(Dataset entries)
--------------------

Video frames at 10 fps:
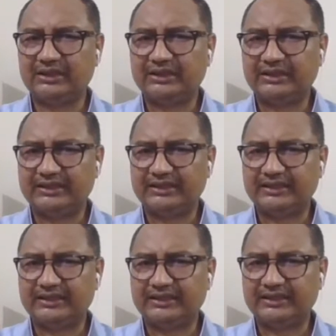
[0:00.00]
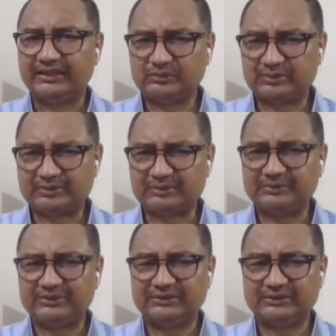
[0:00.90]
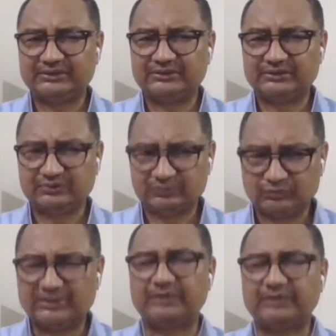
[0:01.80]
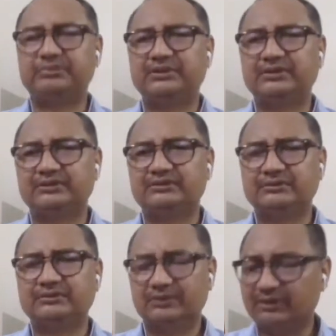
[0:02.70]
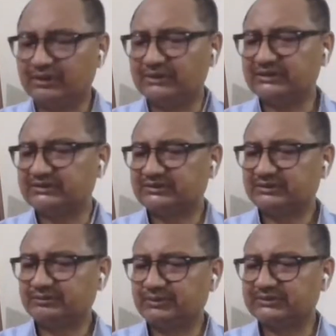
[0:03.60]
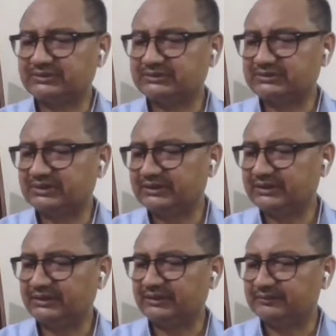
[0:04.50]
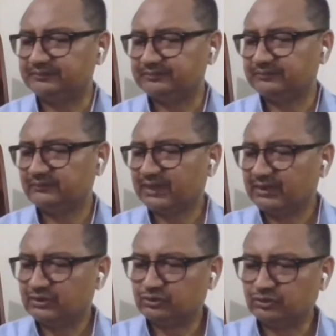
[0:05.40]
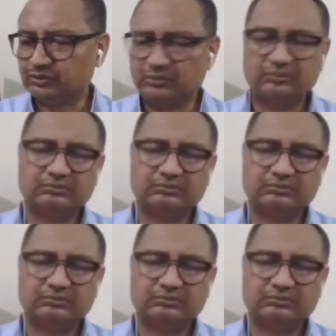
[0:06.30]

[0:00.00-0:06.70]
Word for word: and India, Vinoba Bhave, Kumarappa, all these persons are there. So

--------------------

Prompt: With the pictures removed, the entries above should be transcribed exactly.

Task output:
Video frames at 10 fps:
[0:00.00]
[0:00.90]
[0:01.80]
[0:02.70]
[0:03.60]
[0:04.50]
[0:05.40]
[0:06.30]

[0:00.00-0:06.70]
Word for word: and India, Vinoba Bhave, Kumarappa, all these persons are there. So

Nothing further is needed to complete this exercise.